● **Problem details**
Repeat the records below exactly. Omit the pictures.

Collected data

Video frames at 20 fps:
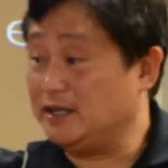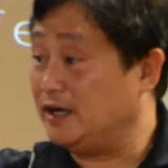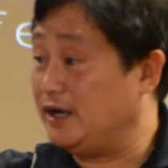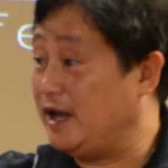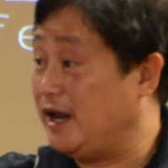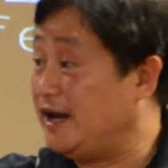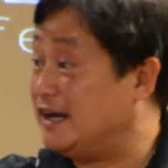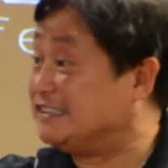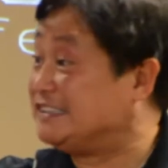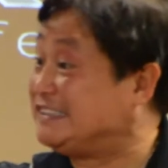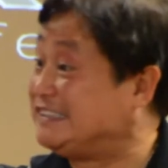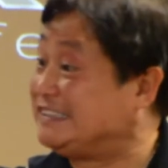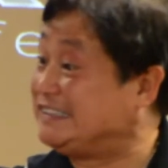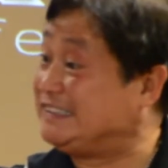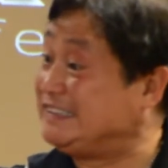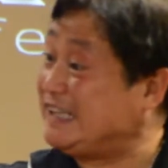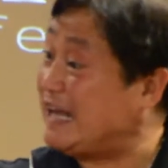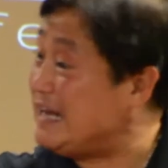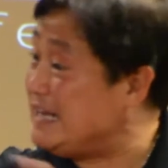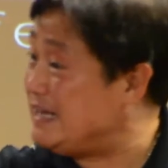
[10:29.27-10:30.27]
area,
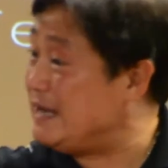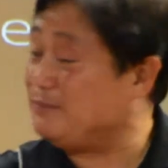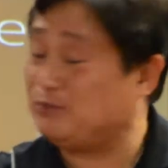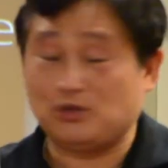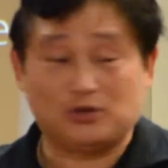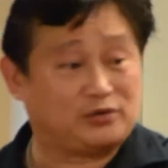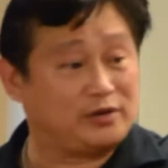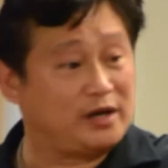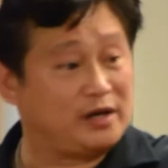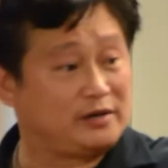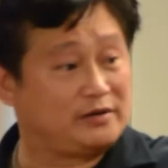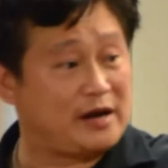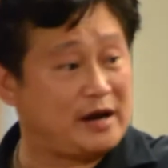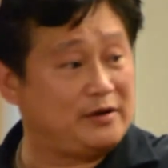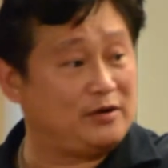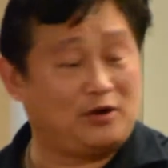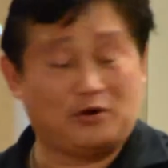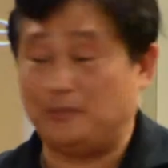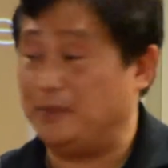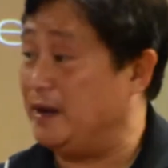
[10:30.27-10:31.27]
send them to grand
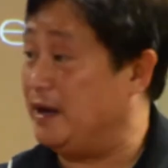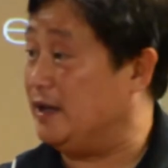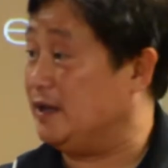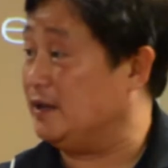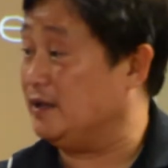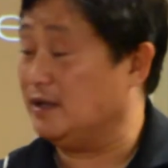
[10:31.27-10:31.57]
opening.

● **Finished task**
Video frames at 20 fps:
[10:29.27-10:30.27]
area,
[10:30.27-10:31.27]
send them to grand
[10:31.27-10:31.57]
opening.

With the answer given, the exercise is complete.